Archive for January 26th, 2006

Feed43…daddy likey

I totally forget who to thank for pointing this out. I caught it in one of my feeds, but it was a couple of days ago. Anyway, I finally got my invite code to use Feed43 (Feed For Free). It’s awesome. I will say that it’s probably not for novice users. The interface requires you to know HTML and a bit about pattern matching. So it’s unlikely my mother will ever use it.

But…if you have the tools and the talent, Feed43 will let you take any feedless web page and generate a feed for it. You can find individual sections of the page or repeating segments and turn them into RSS items. This is great for me because there are several sites I find myself occasionally polling to see if there are any updates (because they don’t publish a feed). Now I can easily set up feeds for whatever and just add them to my aggregator.

It will be interesting to see how web site operators handle this. This is obviously a really simple way to screen scrape sites that use ads to generate money. You could easily set up Feed43 to scrape a site and send you back the bits you want, minus the ads. I imagine this will prompt some people to start randomizing their pages a bit or to simply ban traffic from the Feed43 systems. Hopefully there are a few smart people out there who will see this and get a hint to start generating feeds of their content. They could start generating feeds with embedded ads and it would make an easy enough route to get the data that people wouldn’t bother with Feed43.

There’s nothing I can see in the terms of service that would prevent users from generating new feeds and then sharing the URLs with others. Maybe I’ll see if I can come up with some slick ones and post them here.

Update: Reading is good for you. I found the Feed43 FAQ:

Q: Can I share my feeds with others?

A: Of course you can. Just send them a link to your feed, or even place this link on your web site.

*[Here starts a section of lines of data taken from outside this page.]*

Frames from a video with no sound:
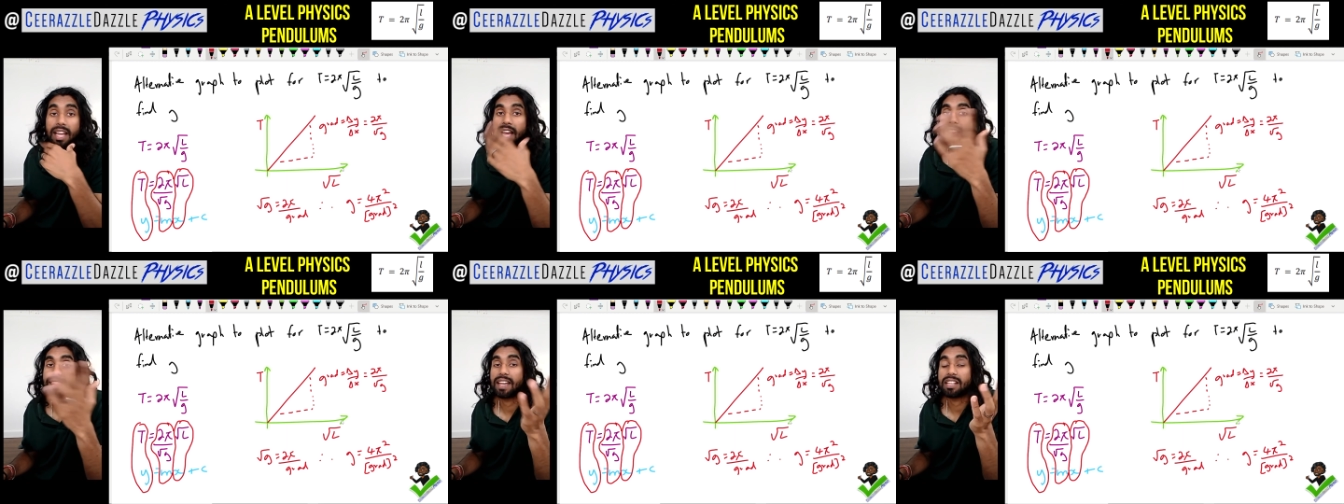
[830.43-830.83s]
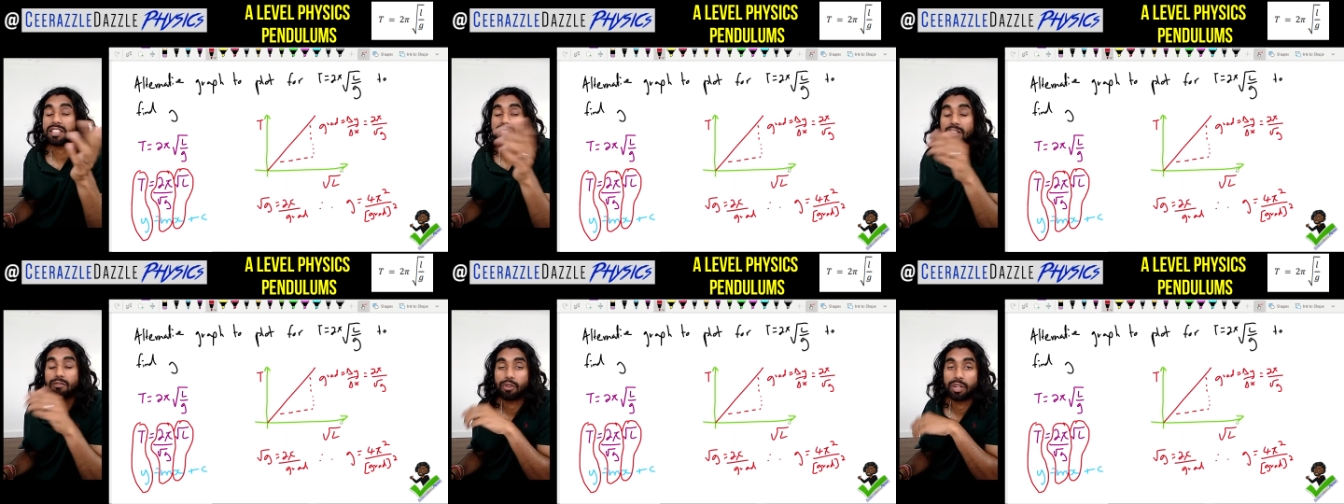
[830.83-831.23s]
And
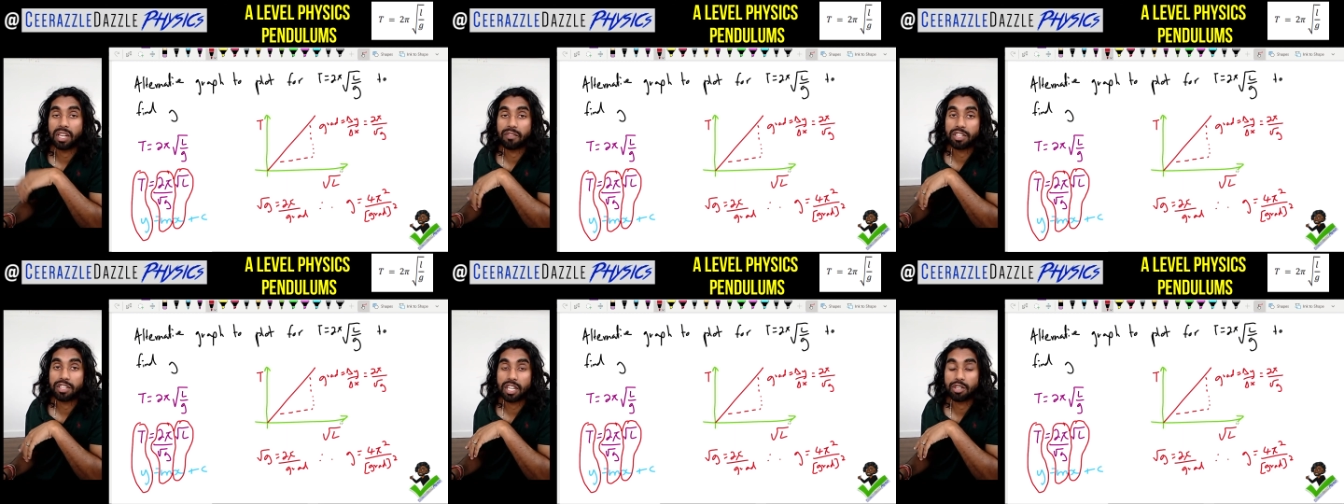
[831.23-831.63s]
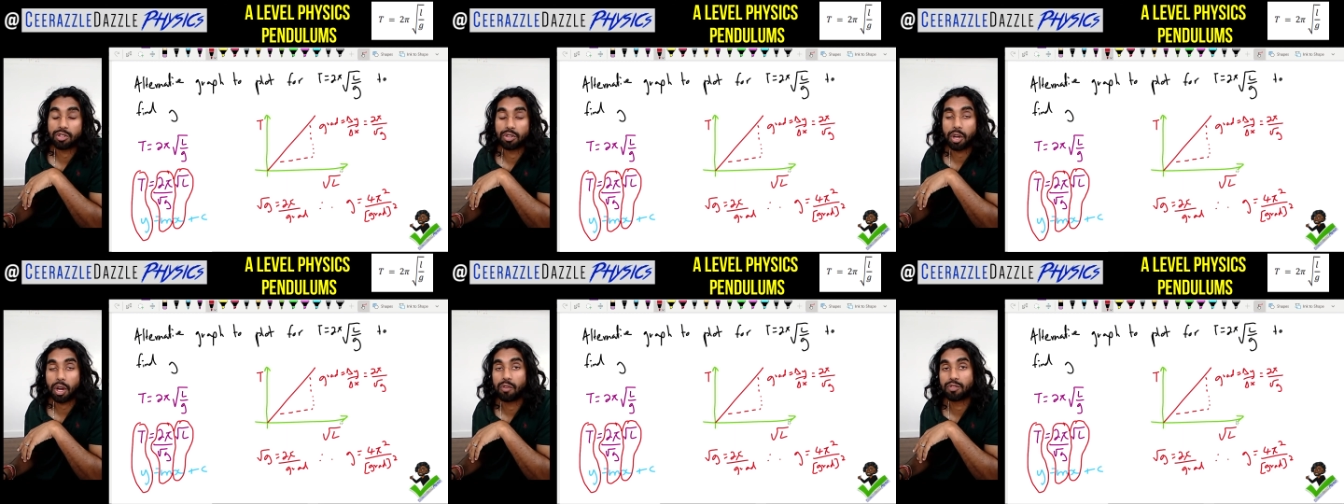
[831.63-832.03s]
that's it for another
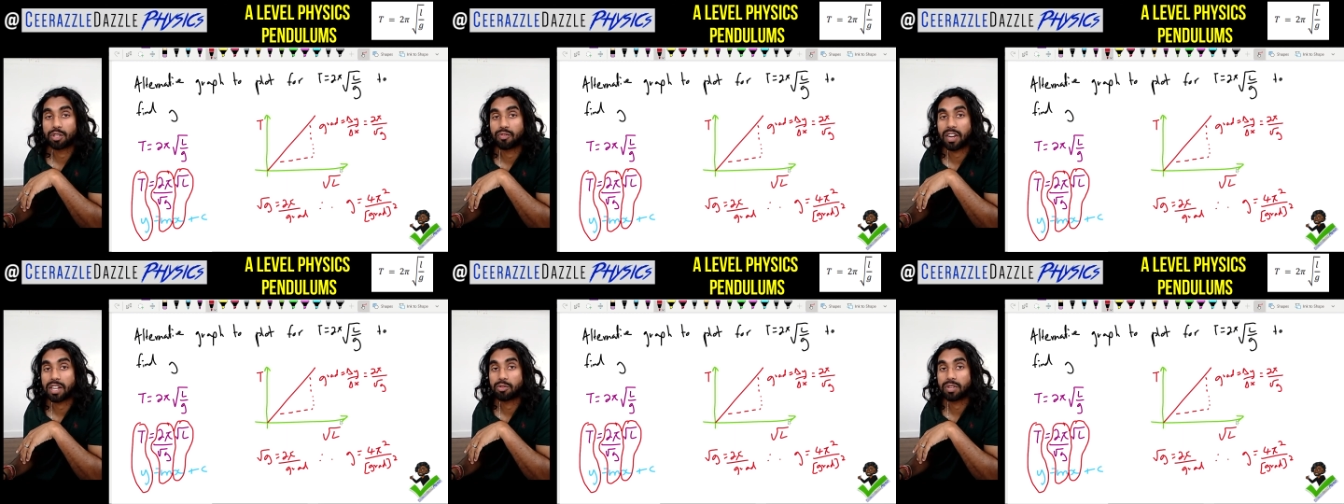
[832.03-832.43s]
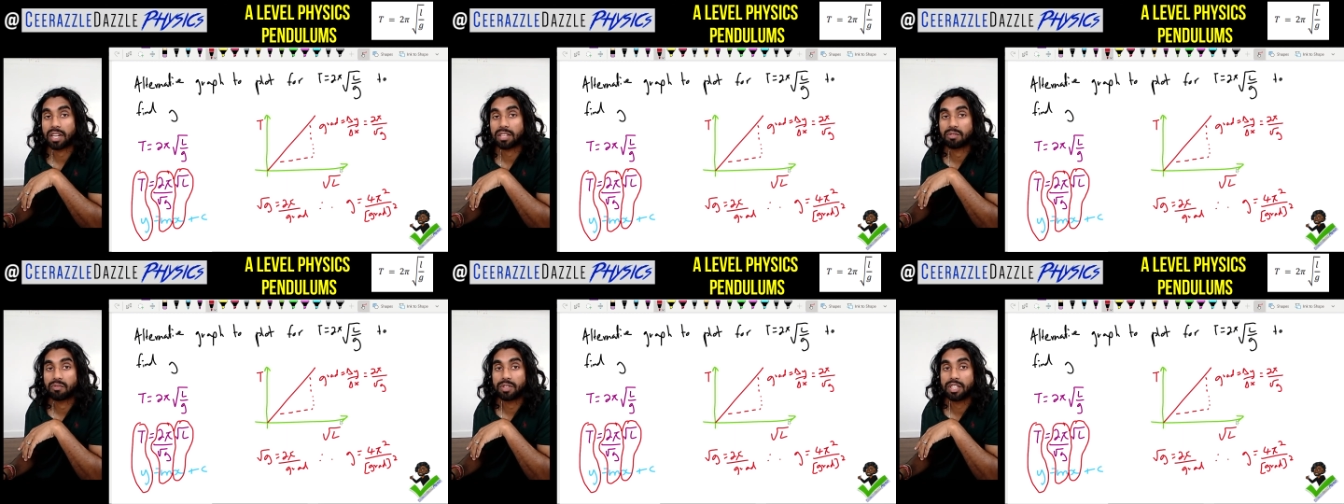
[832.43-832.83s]
session of with
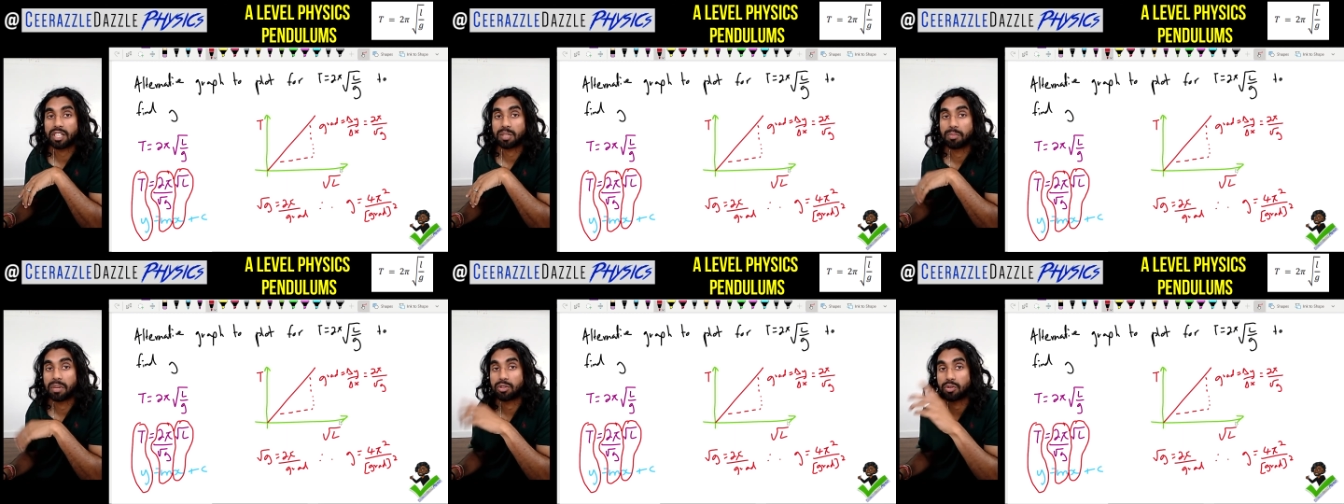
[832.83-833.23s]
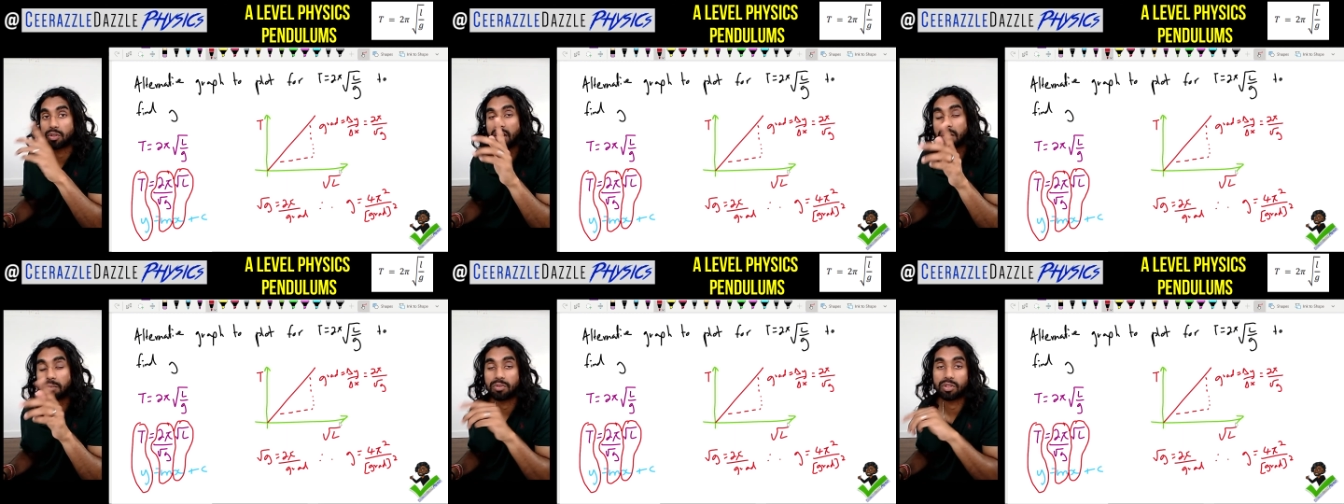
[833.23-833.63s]
Dazzle Physics. Make sure you
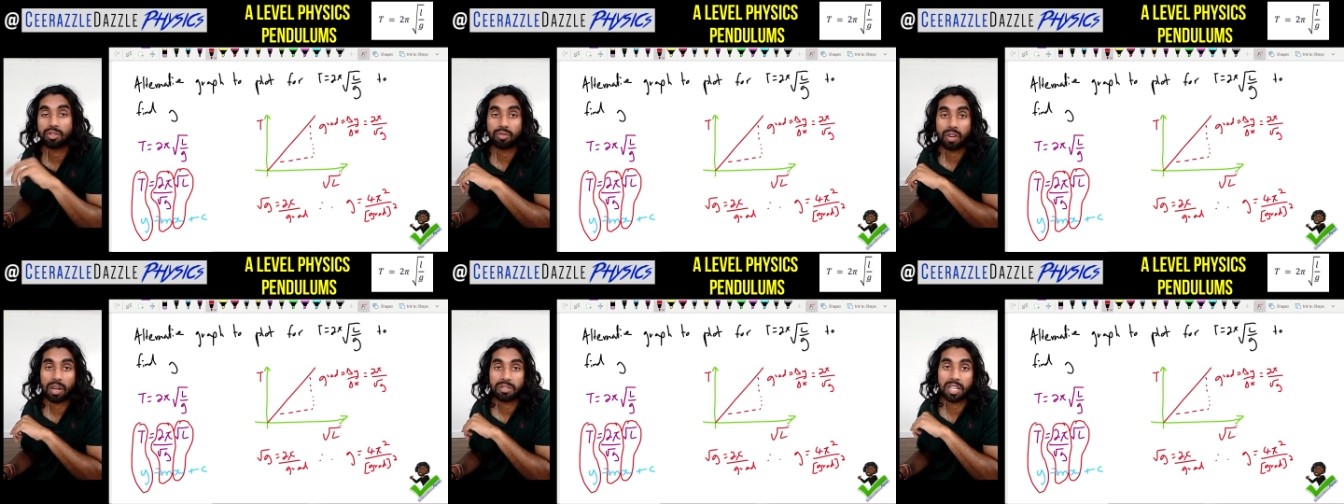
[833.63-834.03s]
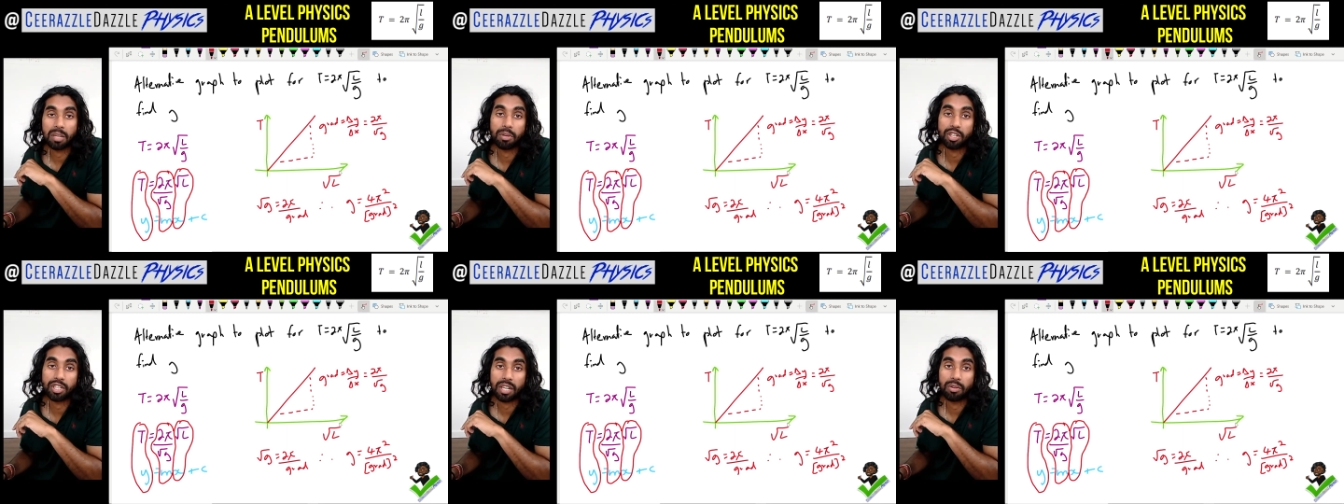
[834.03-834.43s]
like and subscribe to keep
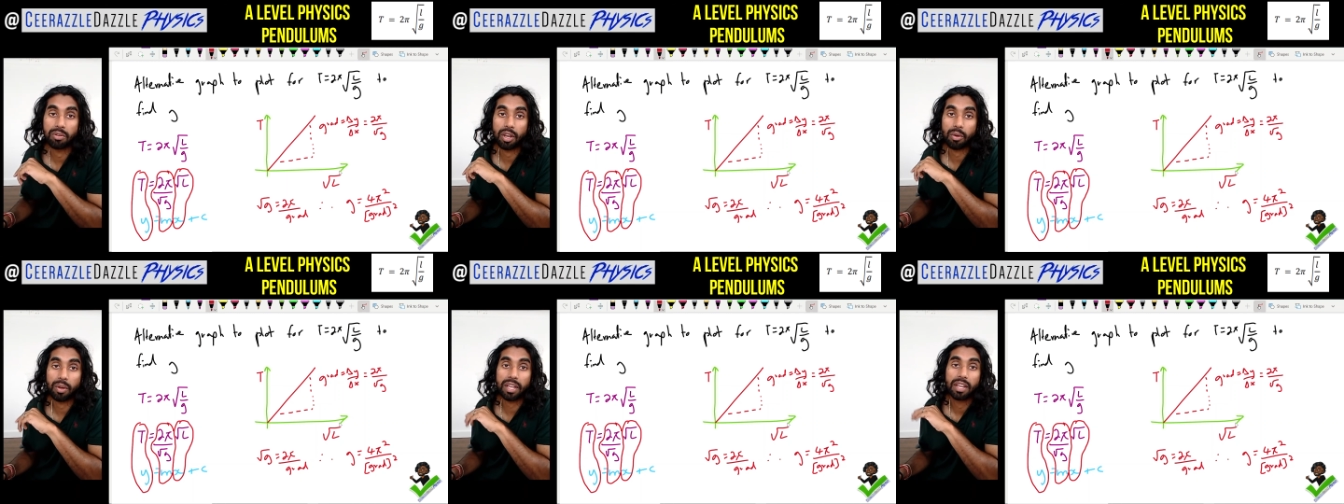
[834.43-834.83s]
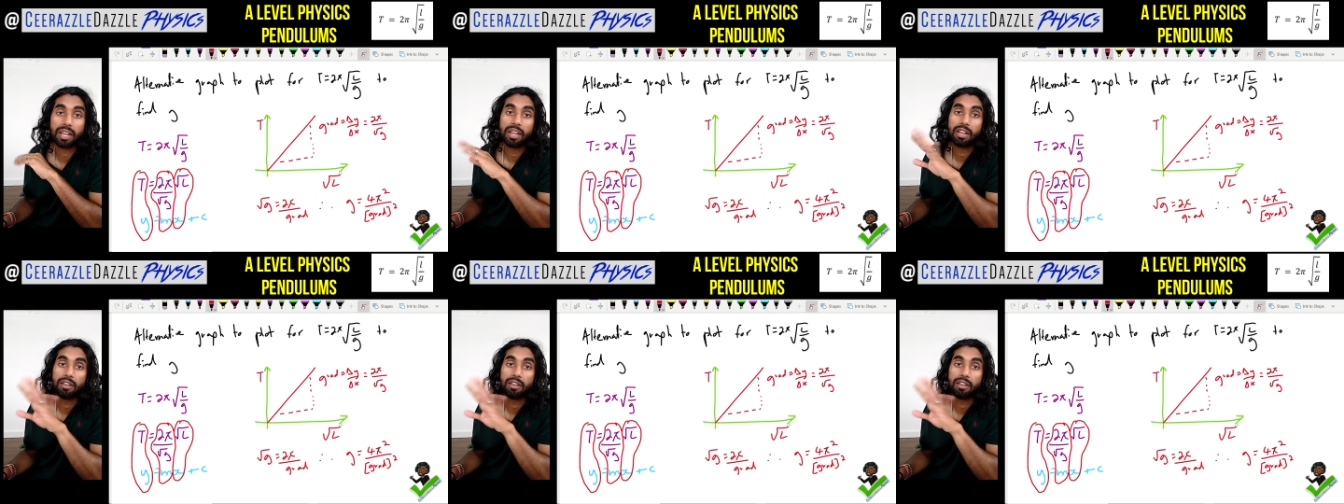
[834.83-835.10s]
my channel going.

3 comments January 26, 2006

When is a leak not a leak?

At more than one interview I’ve been asked, “can you have a memory leak in Java?” Technically the answer is, no. Truthfully the answer is, sort of. Java can’t leak memory in the classic sense that languages like C and C++ can. In those languages (and others) it’s possible to allocate memory, drop it on the floor and lose it until the process exits. You can’t do that in Java. If you drop it on the floor, the garbage collector will find it. But you can put it somewhere and forget about it…like in a list or a map. It’s technically not a leak, because your application is still “using” it. But for all intents and purposes it walks, talks and acts like a leak.

There’s an article on IBM’s developerWorks site discussing leaks in Java. It actually uses a term I think is more accurate, “loitering.” The memory hasn’t been leaked, and it’s not doing anything…but it’s still hanging around. The solution, in Java, is to use references. More specifically, weak and soft references. They allow the garbage collector to collect objects, even if they’re still referenced…as long as those references are only weak or soft references.

Fun stuff, reminds me of why I miss Java sometimes.

January 26, 2006

Possible context to Sue Decker's statements

Ken Norton fills in some possible contexts for Sue Decker’s recent statements. Some of these are funny. This one in particular is my favorite:

“Our search engineers tell me we’re shooting for No. 0.”